Un bilancio definito “debole e poco incisivo”, appesantito dal “macigno del fallimento AMICA” e da una transazione mancata che avrebbe bruciato 19 milioni di avanzo economico. È durissimo il giudizio espresso dal gruppo consiliare di Fratelli d’Italia in merito all’assestamento di bilancio approvato ieri dal Consiglio comunale di Foggia, su proposta dell’amministrazione guidata dalla sindaca Maria Aida Episcopo.
Secondo i meloniani, il debito complessivo da 27,4 milioni di euro derivante dal dissesto della società di igiene urbana ha finito per compromettere numerosi servizi alla cittadinanza: dall’emergenza abitativa alla raccolta dei rifiuti, passando per le manutenzioni scolastiche, l’impiantistica sportiva, i parchi gioco e le aree dog.
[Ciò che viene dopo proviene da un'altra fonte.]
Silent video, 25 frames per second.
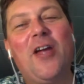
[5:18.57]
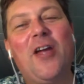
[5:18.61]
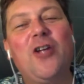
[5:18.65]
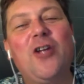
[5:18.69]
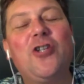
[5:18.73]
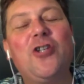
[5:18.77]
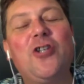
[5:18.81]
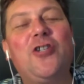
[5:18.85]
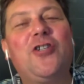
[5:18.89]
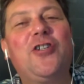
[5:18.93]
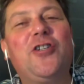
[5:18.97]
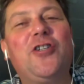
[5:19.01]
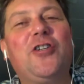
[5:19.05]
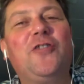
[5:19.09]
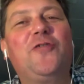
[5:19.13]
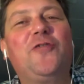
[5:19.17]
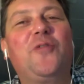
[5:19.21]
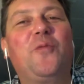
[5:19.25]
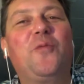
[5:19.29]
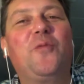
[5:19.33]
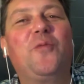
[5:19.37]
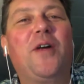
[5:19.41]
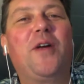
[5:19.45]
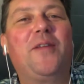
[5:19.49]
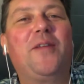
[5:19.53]

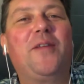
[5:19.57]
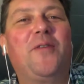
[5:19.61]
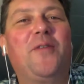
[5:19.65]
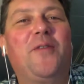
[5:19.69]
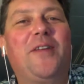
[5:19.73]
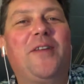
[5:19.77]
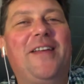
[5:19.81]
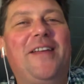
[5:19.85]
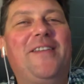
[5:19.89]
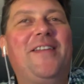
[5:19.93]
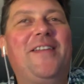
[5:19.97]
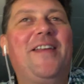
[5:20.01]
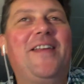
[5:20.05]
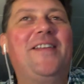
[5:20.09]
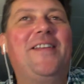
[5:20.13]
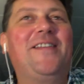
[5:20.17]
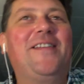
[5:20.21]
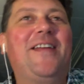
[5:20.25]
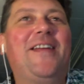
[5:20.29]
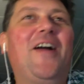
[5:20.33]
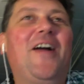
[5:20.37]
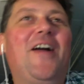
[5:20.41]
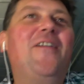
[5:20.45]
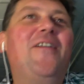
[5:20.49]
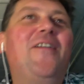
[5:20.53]
children, what it's
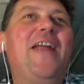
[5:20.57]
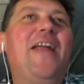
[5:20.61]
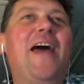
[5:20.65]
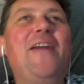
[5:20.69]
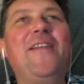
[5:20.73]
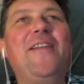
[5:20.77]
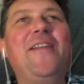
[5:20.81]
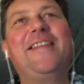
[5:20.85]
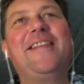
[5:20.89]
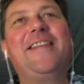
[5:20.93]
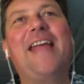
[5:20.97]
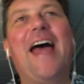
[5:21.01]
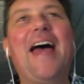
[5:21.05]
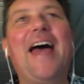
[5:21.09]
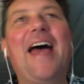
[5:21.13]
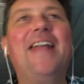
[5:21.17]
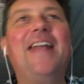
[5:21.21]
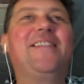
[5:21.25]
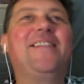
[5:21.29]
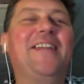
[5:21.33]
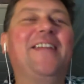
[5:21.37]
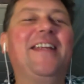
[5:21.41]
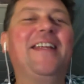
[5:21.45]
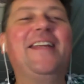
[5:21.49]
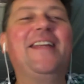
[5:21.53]
like, oh, now the dad
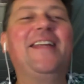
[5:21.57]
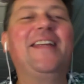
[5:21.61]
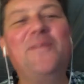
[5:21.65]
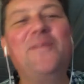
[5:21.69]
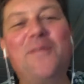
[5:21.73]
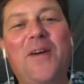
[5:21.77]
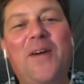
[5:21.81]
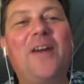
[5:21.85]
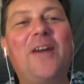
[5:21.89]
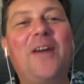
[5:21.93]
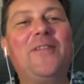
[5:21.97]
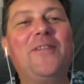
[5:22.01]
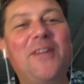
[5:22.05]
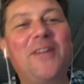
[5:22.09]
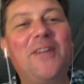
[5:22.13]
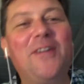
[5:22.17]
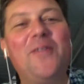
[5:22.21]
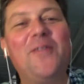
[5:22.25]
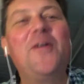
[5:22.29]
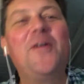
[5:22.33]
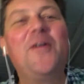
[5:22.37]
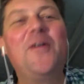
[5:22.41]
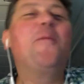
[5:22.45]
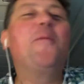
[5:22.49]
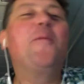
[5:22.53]
is going to get involved too.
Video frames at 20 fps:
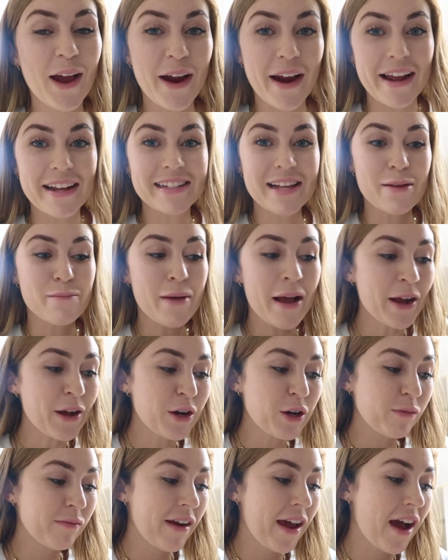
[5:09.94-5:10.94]
Alright, I'm back
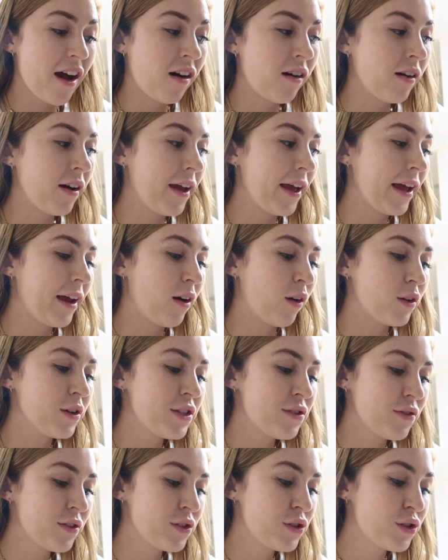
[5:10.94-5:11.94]
home now. It
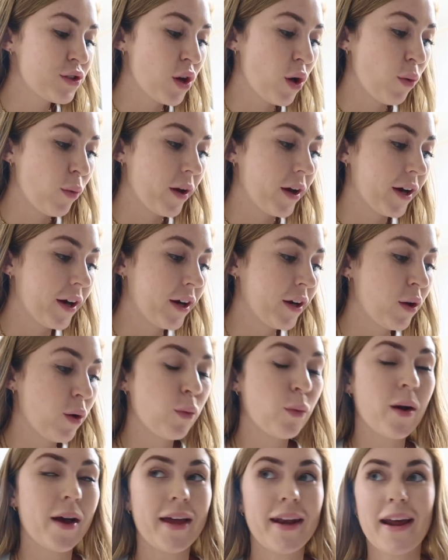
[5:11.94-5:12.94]
always feels so
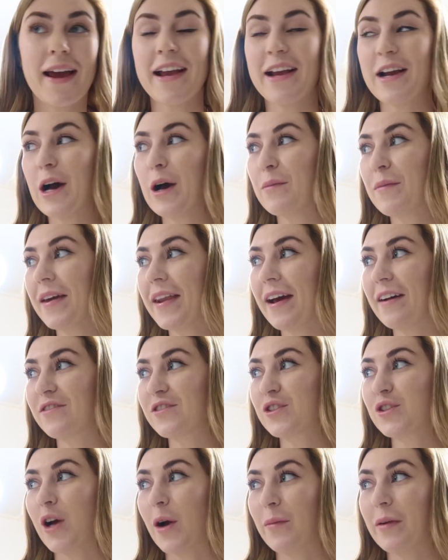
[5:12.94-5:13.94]
weird when I come in
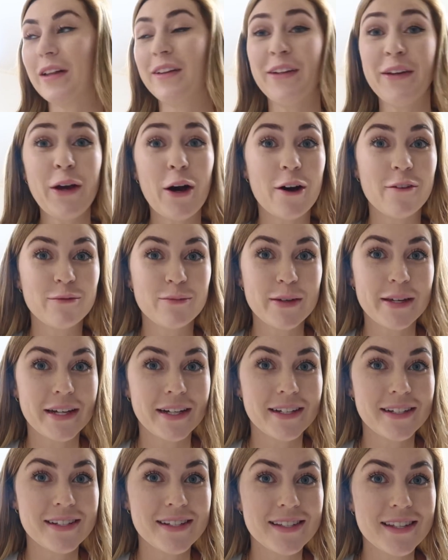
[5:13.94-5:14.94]
after dropping Chloe off
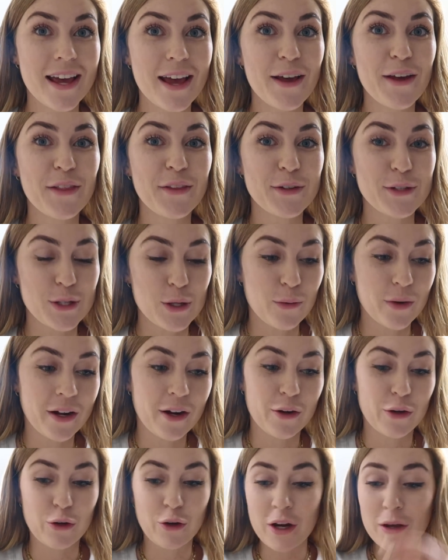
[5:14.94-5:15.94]
because there's no one
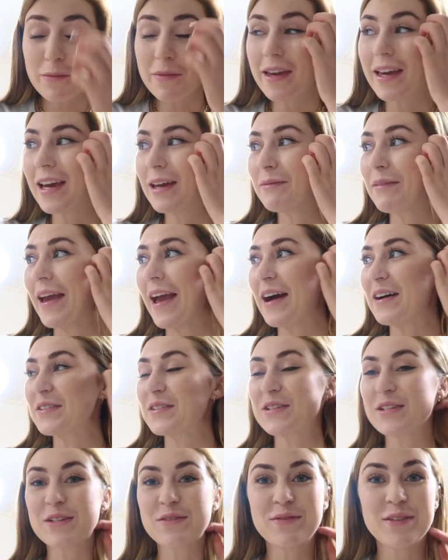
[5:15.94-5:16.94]
here to greet me and my
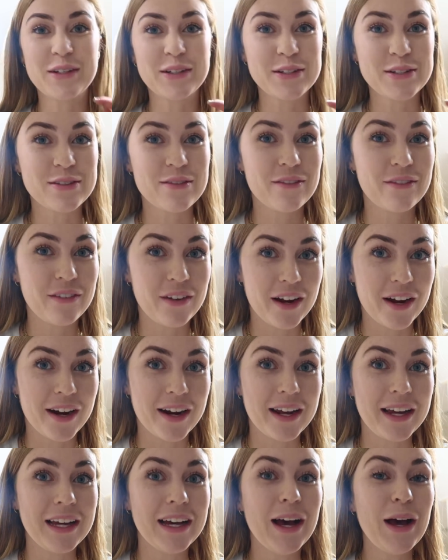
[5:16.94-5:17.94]
house just feels
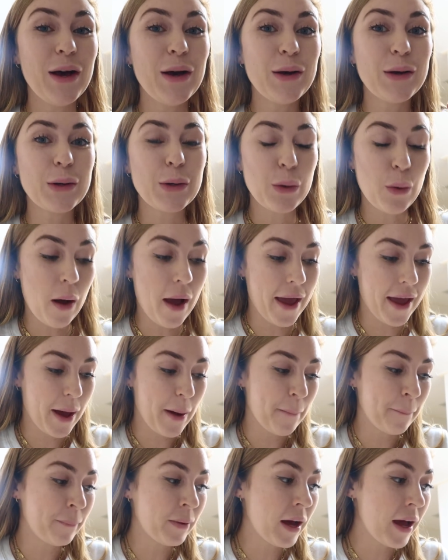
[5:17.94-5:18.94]
very quiet.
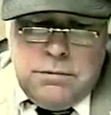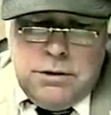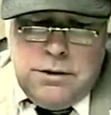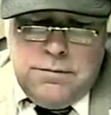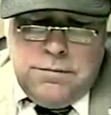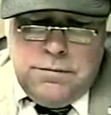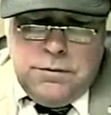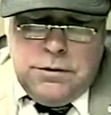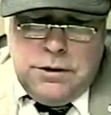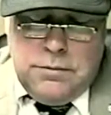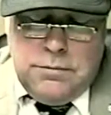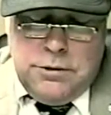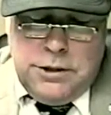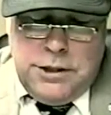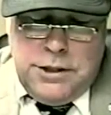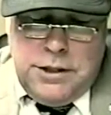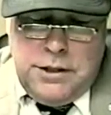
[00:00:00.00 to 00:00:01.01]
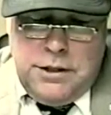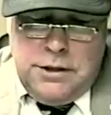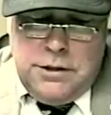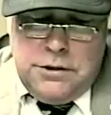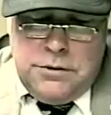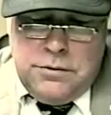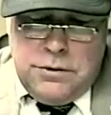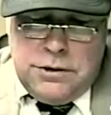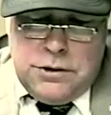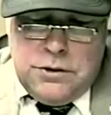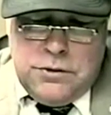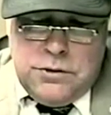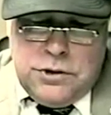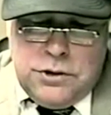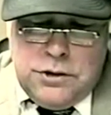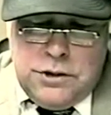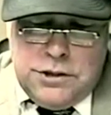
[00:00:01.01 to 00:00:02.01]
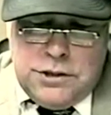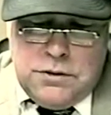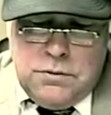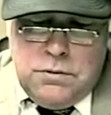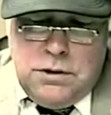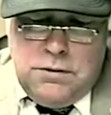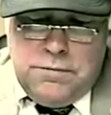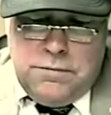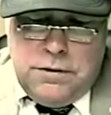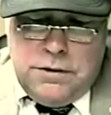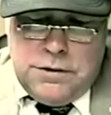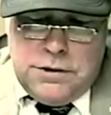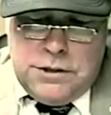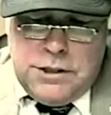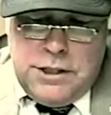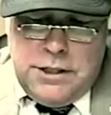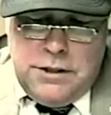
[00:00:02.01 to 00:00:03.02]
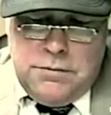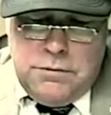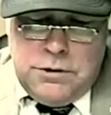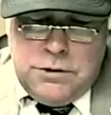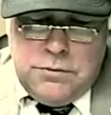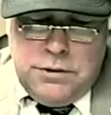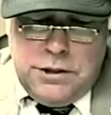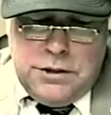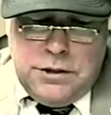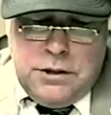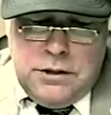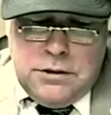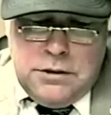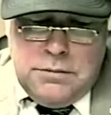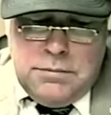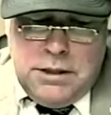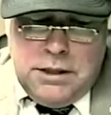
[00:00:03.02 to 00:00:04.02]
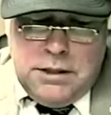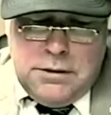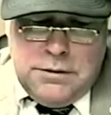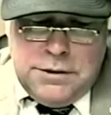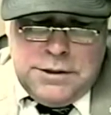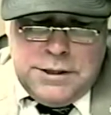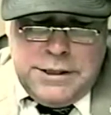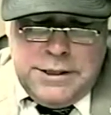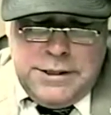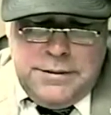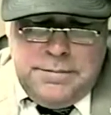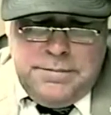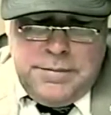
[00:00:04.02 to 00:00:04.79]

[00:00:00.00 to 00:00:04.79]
blood for liberty, to a socialist welfare state which we call democracy.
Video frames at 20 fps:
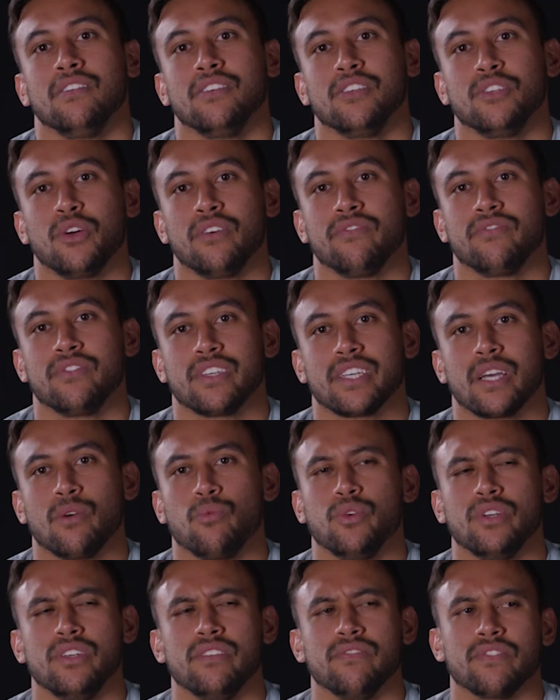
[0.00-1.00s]
I feel like I
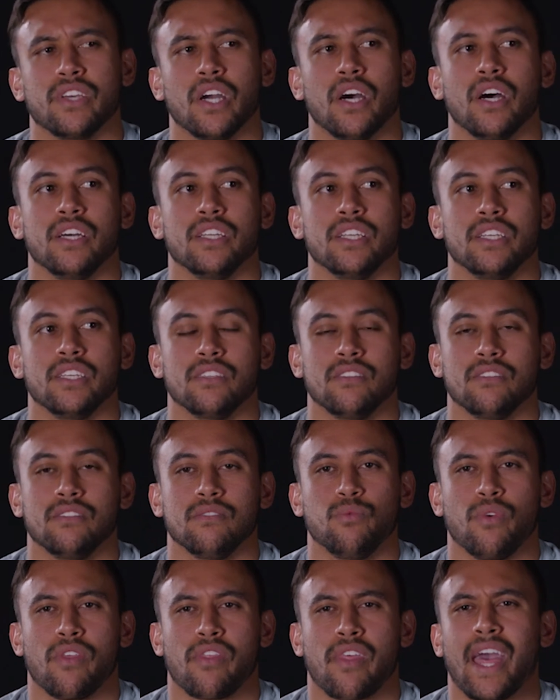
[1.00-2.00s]
wouldn't have gotten it
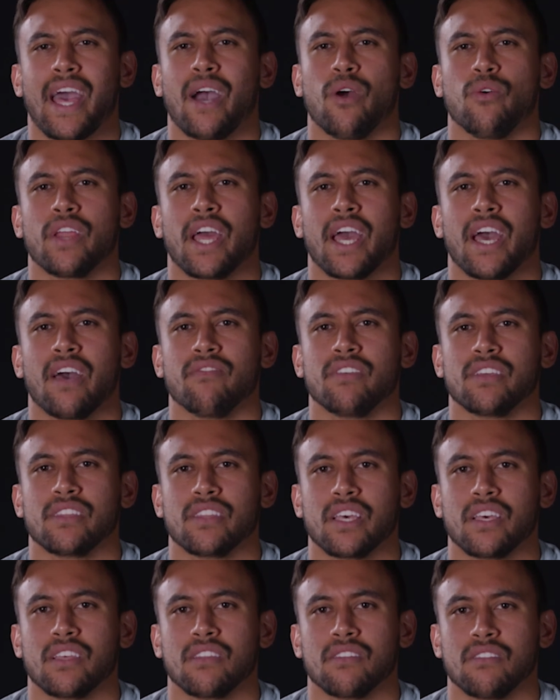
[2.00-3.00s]
without having
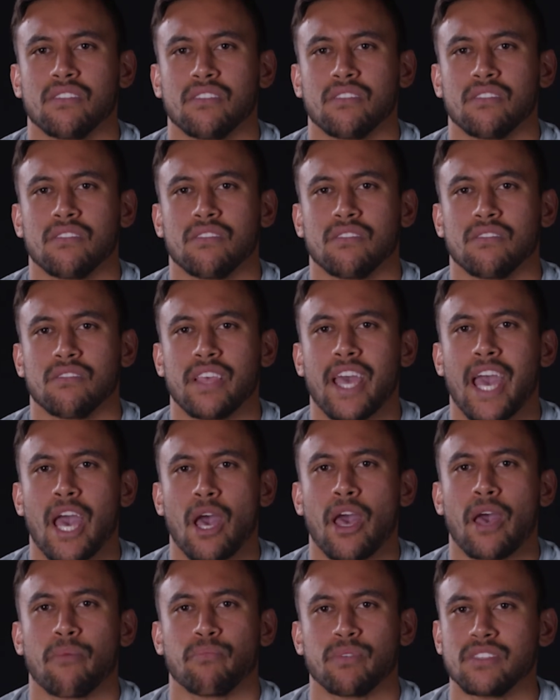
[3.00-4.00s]
that
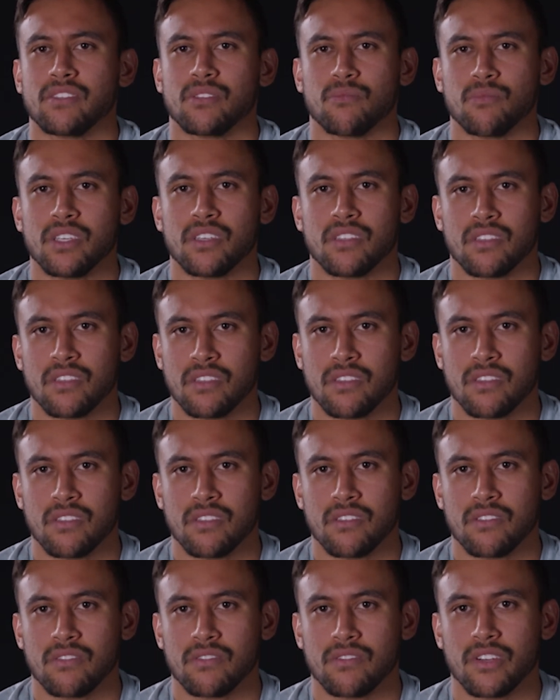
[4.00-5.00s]
happen to me,
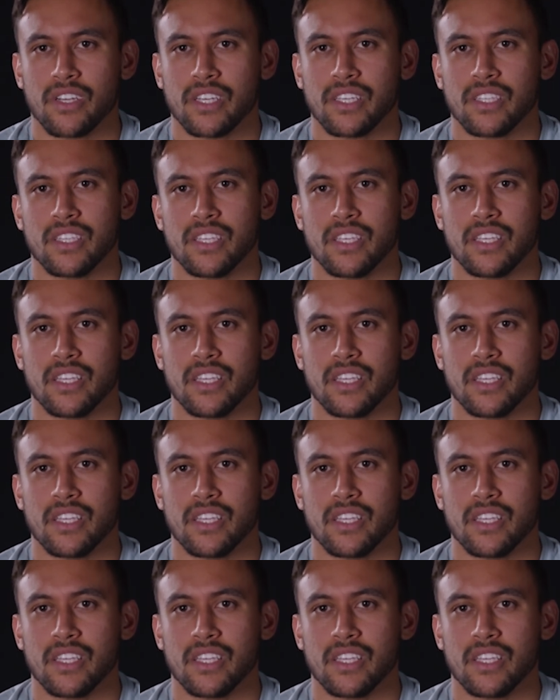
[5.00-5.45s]
right?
A peggiorare il quadro, anche l’aumento della TARI per ulteriori 1,7 milioni di euro.
Scuole senza fondi, PNRR al palo
Nel mirino finiscono anche le condizioni delle scuole comunali. “Non sono state finanziate – si legge nella nota – tutte le richieste di manutenzione inoltrate dagli uffici”. Fratelli d’Italia elenca una lunga serie di plessi scolastici in difficoltà: dalla pavimentazione della palestra della San Giovanni Bosco, ai problemi ai cornicioni della San Pio X, fino agli impianti della Ugo Foscolo e ai lucernai della scuola di San Lorenzo. “Così si mette a rischio uno dei servizi più importanti per la città”.
Ma la critica più pesante riguarda i fondi PNRR e CIS Capitanata, che secondo il gruppo consiliare risultano “completamente fermi e non cantierizzati”, con un “rischio notevole di perdita dei soldi”.
“Zero investimenti per famiglie e salute”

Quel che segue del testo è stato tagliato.